Al sinodo… aprite le finestre!
Inizia oggi l’assemblea sinodale italiana: il rischio, reale, è che sia per pochi. L’augurio è, invece, che sia un movimento concreto della chiesa, vincendo pessimismi e paure, per giungere a molti.
Se escludo gli ‘addetti ai lavori’ (sacerdoti, laici con responsabilità ecclesiali, consacrate, giornalisti), nessuno delle persone che conosco sa che oggi comincia la prima assemblea sinodale della Chiesa italiana. E non parlo tanto di uomini e donne che all’apparenza non hanno una vita di fede, che non alimentano un cammino spirituale o mancano di interesse verso il Vangelo; mi riferisco, invece, a (pochi) giovani e (tanti) anziani, coppie o single, con varie ‘temperature’ di adesione e appartenenza ecclesiale, che magari frequentano con regolarità le liturgie domenicali, che sono impegnati in servizi preziosi (caritas, missionarietà, interventi culturali). Ebbene, nessuno di quelli a cui ho domandato nei giorni scorsi sapeva che la chiesa italiana è in cammino per un ‘cantiere sinodale’ che ne rilegga la vita, aprendola al futuro.
Forse, qualcuno, ha sentito che ‘c’è un sinodo’: ma cosa esso sia, che differenza è riscontrabile tra quello generale appena concluso e quello italiano, quali metodi e obiettivi la chiesa italiana vorrebbe darsi… beh, su tutto questo c’è una fitta nebbia. Non se ne parla, se non dentro certe ‘bolle’; qualcuno confonde questionari, interviste, azioni…

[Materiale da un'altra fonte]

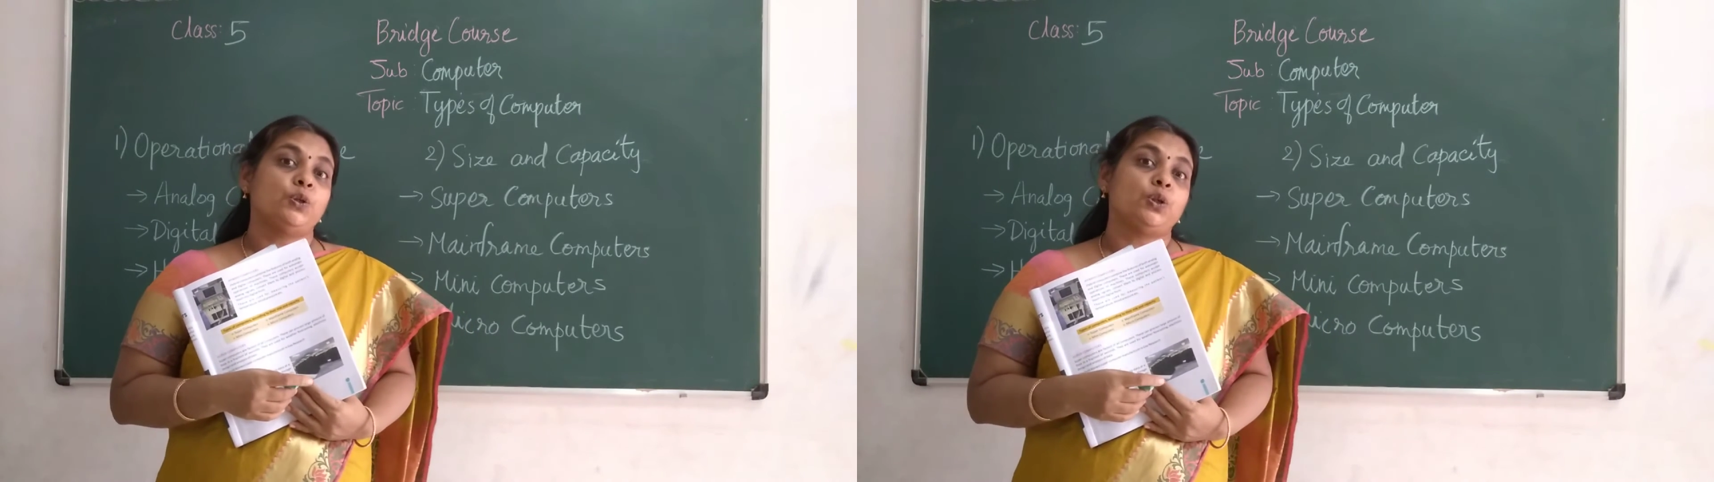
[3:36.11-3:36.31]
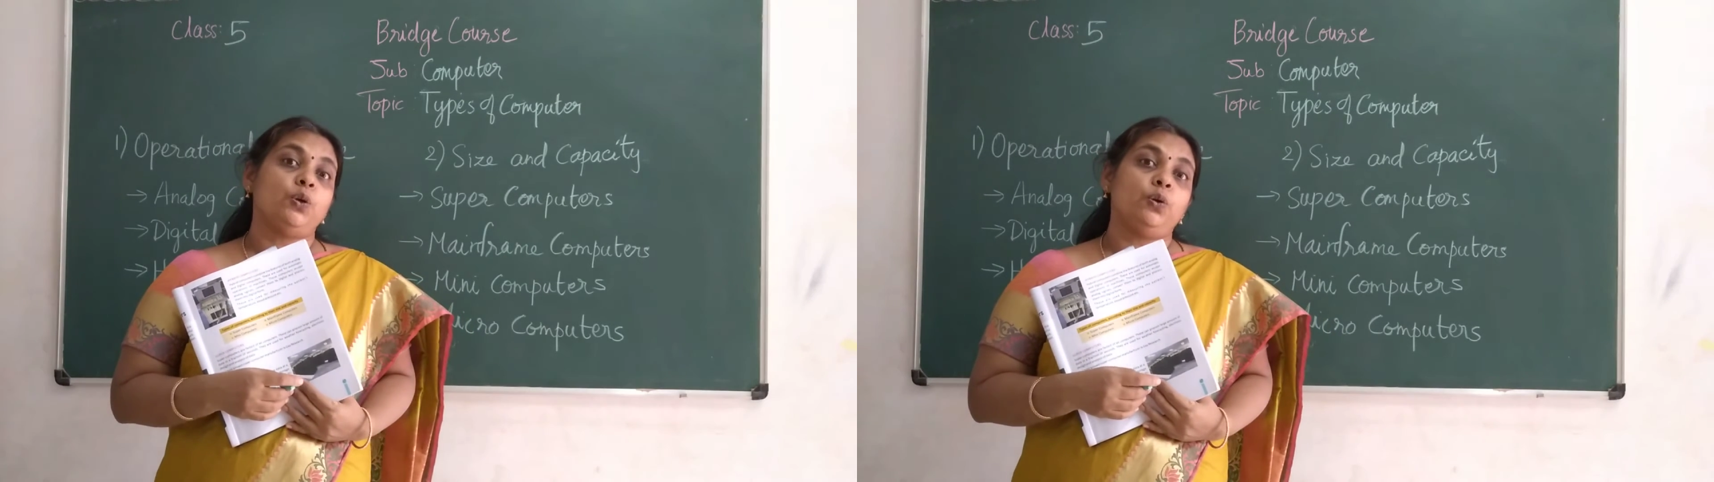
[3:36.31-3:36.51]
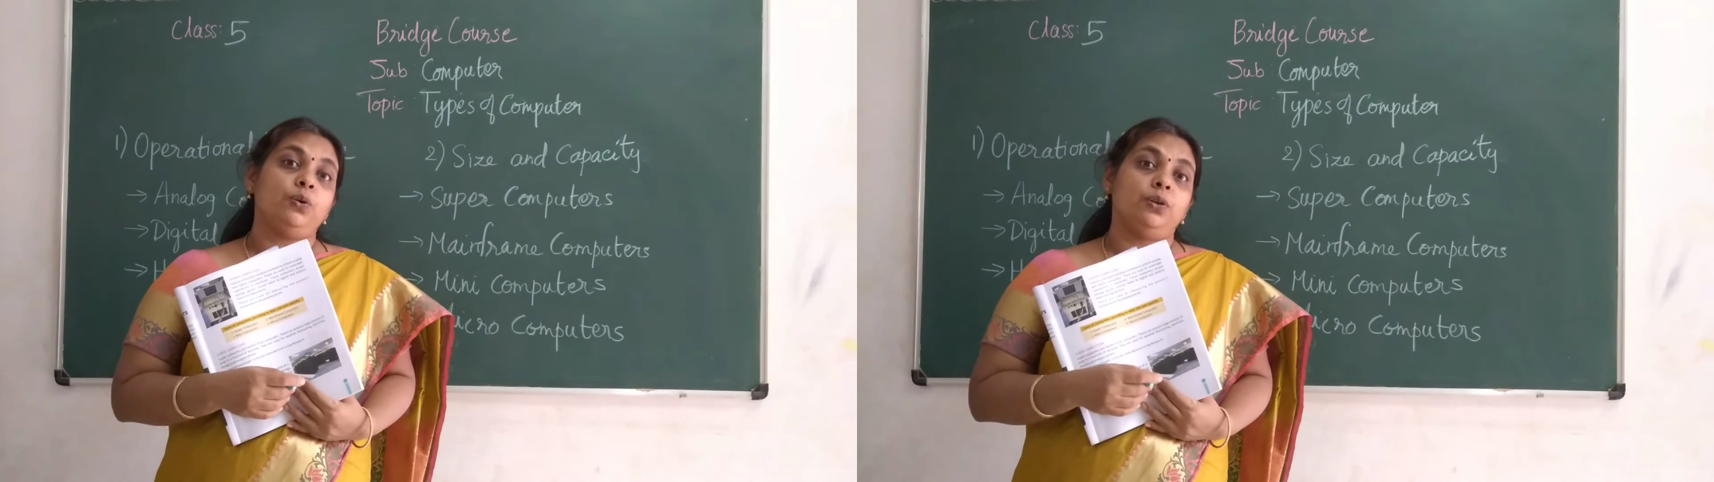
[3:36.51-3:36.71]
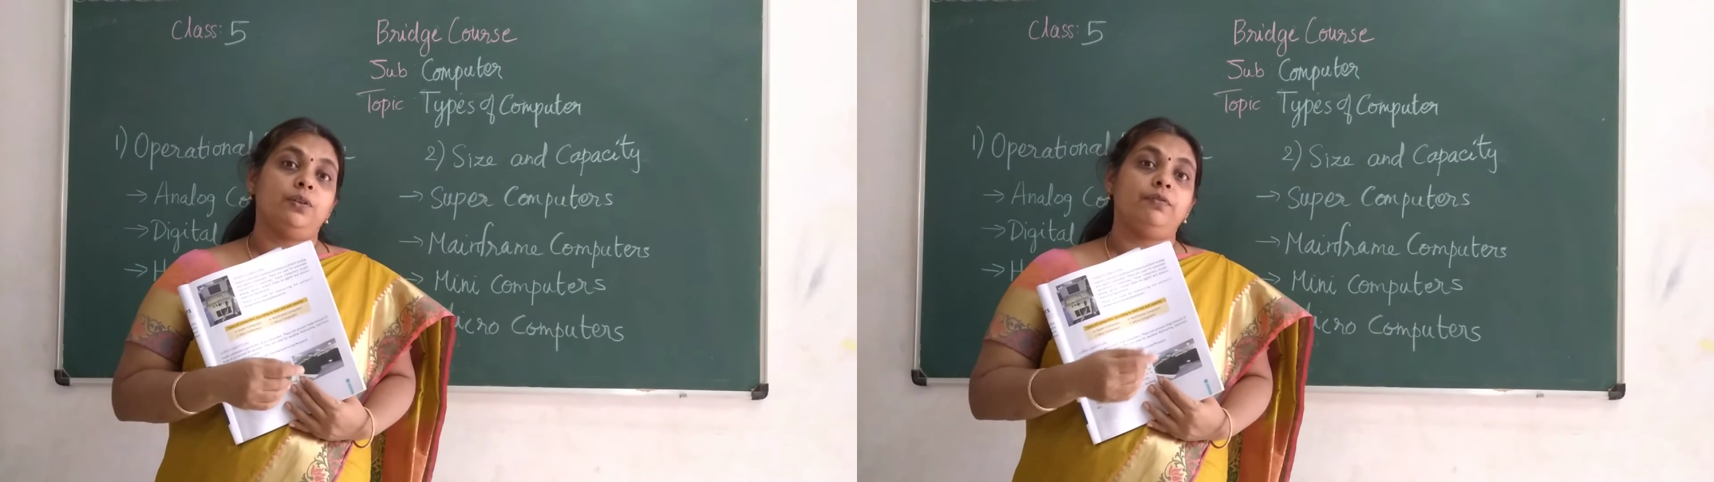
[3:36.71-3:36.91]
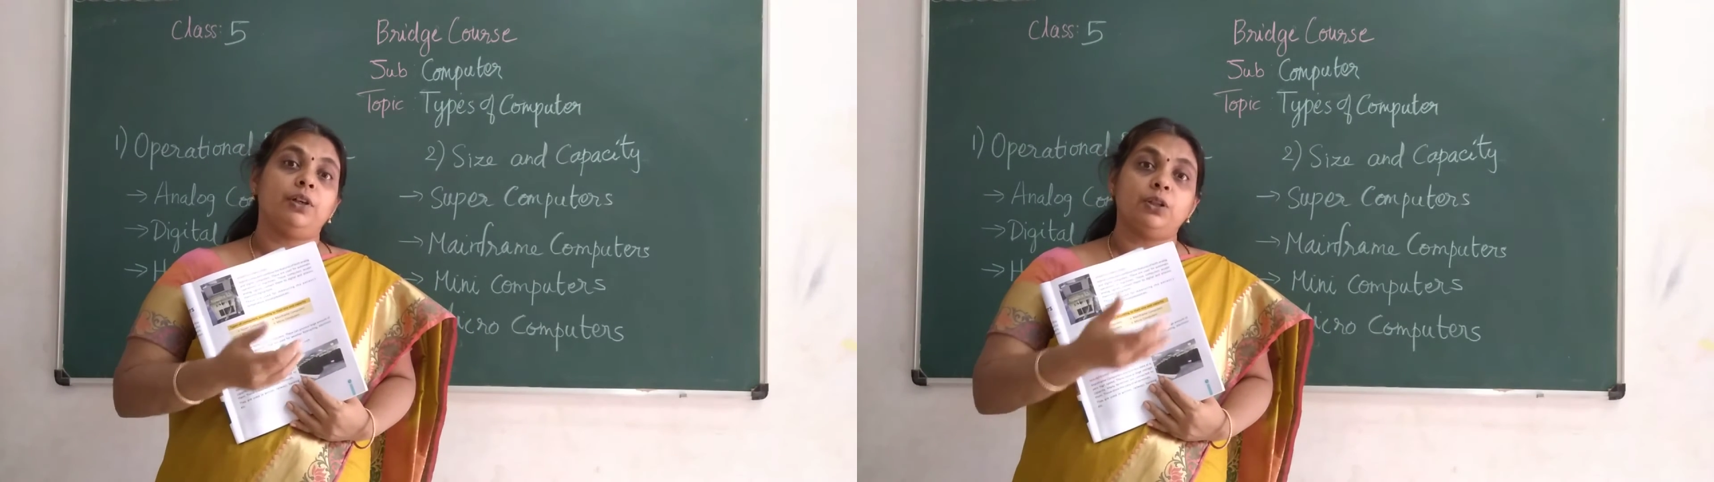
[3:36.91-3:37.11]
So
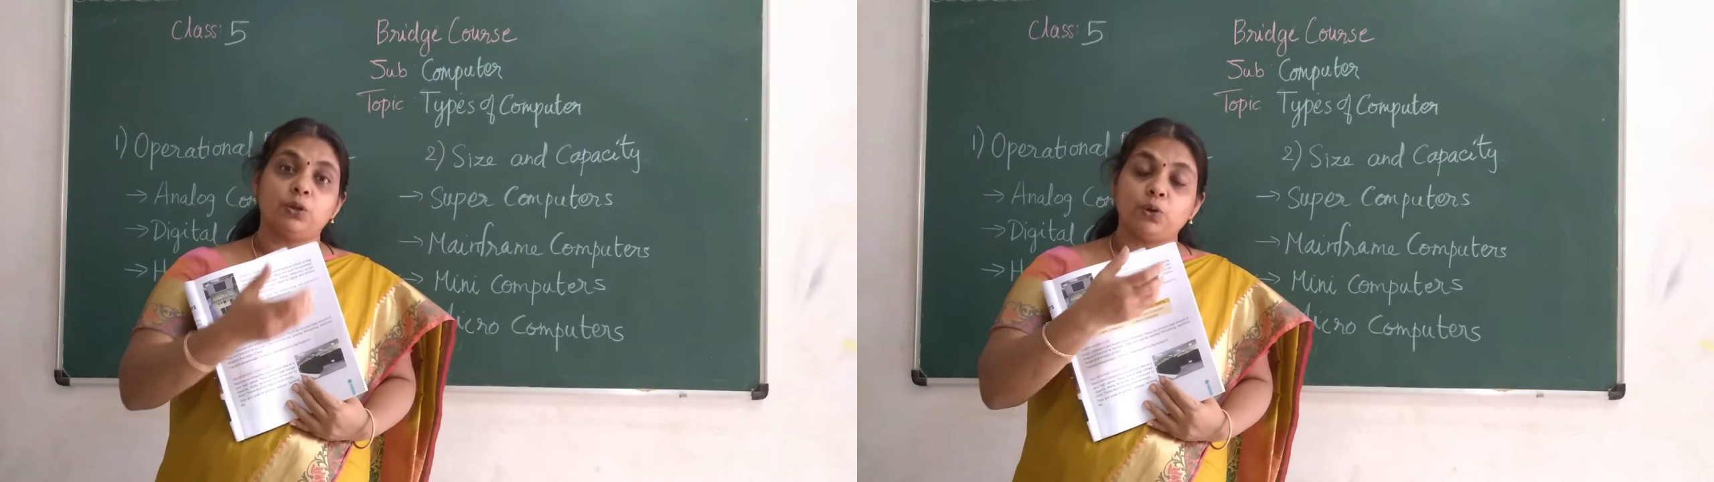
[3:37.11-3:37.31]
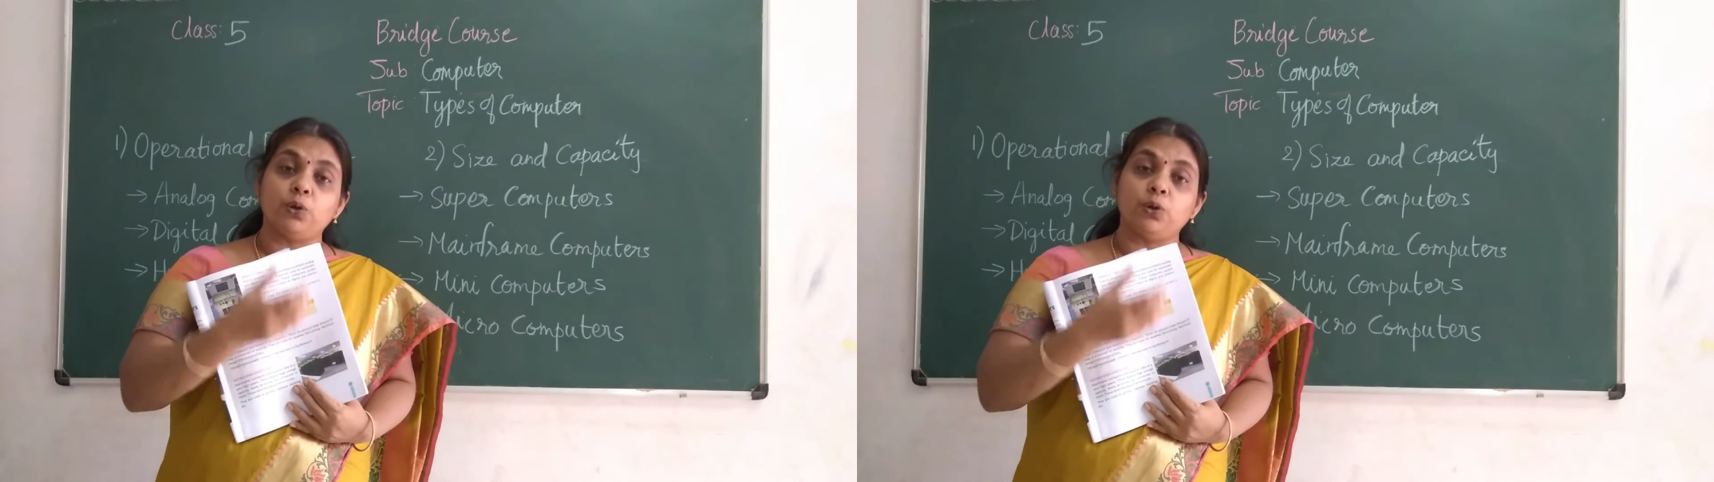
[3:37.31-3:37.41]
for the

Tutto ciò, mi pare, è un grosso problema; perché se la chiesa italiana — ossia le comunità formate dai fedeli battezzati — non ha consapevolezza di ciò che accade al suo interno, quali sono i punti nodali del dialogo, cosa realmente si muove nel tessuto che la costituisce, difficilmente vi potrà essere radicamento reale, concreto; e, ugualmente, difficilmente vi potrà essere contributo, apporto, nutrimento del dialogo e delle sue conclusioni. Il rischio, ancora una volta, è che si metta in moto un grande meccanismo, che tuttavia non supera i confini ristretti di coloro che sono stati coinvolti — per motivi professionali, per convinzioni personali, per competenze di studio e di esperienza. Ma al ‘popolo di Dio’ che stamattina ha preso un treno, è salito in un’auto, è entrato in una scuola o in un’università, in una fabbrica o in ufficio, che ha acceso un trattore o ha gettato una rete in mare… ebbene, a questo popolo di Dio, che cosa arriverà? Che cosa è arrivato? Tra posizionamenti e sensibilità differenti, tra speranze di mutamento e timori, che cosa giunge a uomini e donne che stamattina si sono alzati per vivere la loro giornata? Non si può ignorare la questione: che cosa del Sinodo ha toccato e tocca l’umanità che attraversa la penisola?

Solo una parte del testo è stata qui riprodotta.